**Work instruction**: Each entry should be copied as it stands, leaving the pictures behind.

**Records for the exercise**:
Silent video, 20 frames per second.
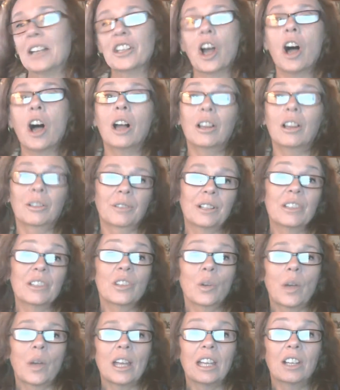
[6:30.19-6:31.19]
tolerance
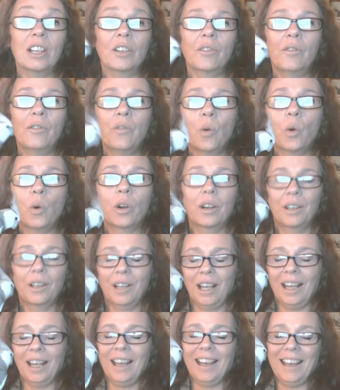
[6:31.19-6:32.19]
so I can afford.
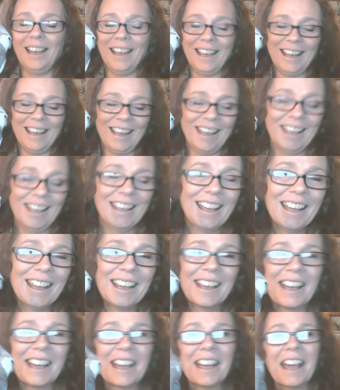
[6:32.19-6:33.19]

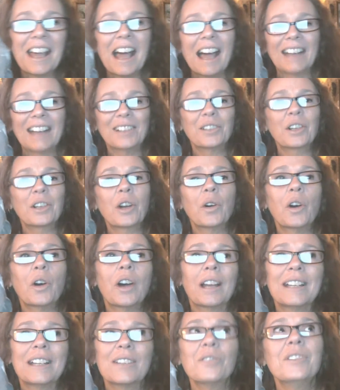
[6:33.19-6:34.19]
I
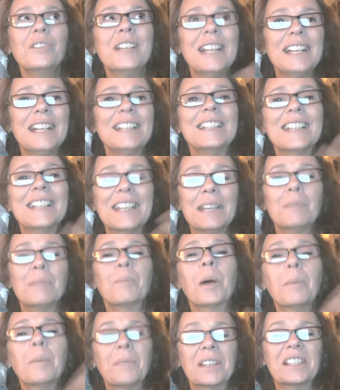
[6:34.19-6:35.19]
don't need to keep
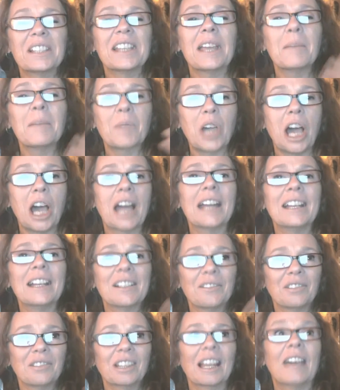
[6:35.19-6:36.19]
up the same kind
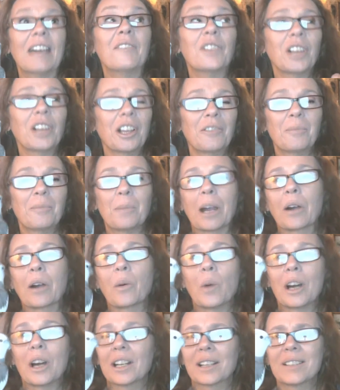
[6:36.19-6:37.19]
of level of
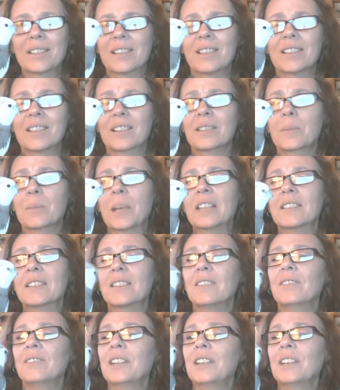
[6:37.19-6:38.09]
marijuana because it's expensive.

**Task answer**:
Silent video, 20 frames per second.
[6:30.19-6:31.19]
tolerance
[6:31.19-6:32.19]
so I can afford.
[6:32.19-6:33.19]

[6:33.19-6:34.19]
I
[6:34.19-6:35.19]
don't need to keep
[6:35.19-6:36.19]
up the same kind
[6:36.19-6:37.19]
of level of
[6:37.19-6:38.09]
marijuana because it's expensive.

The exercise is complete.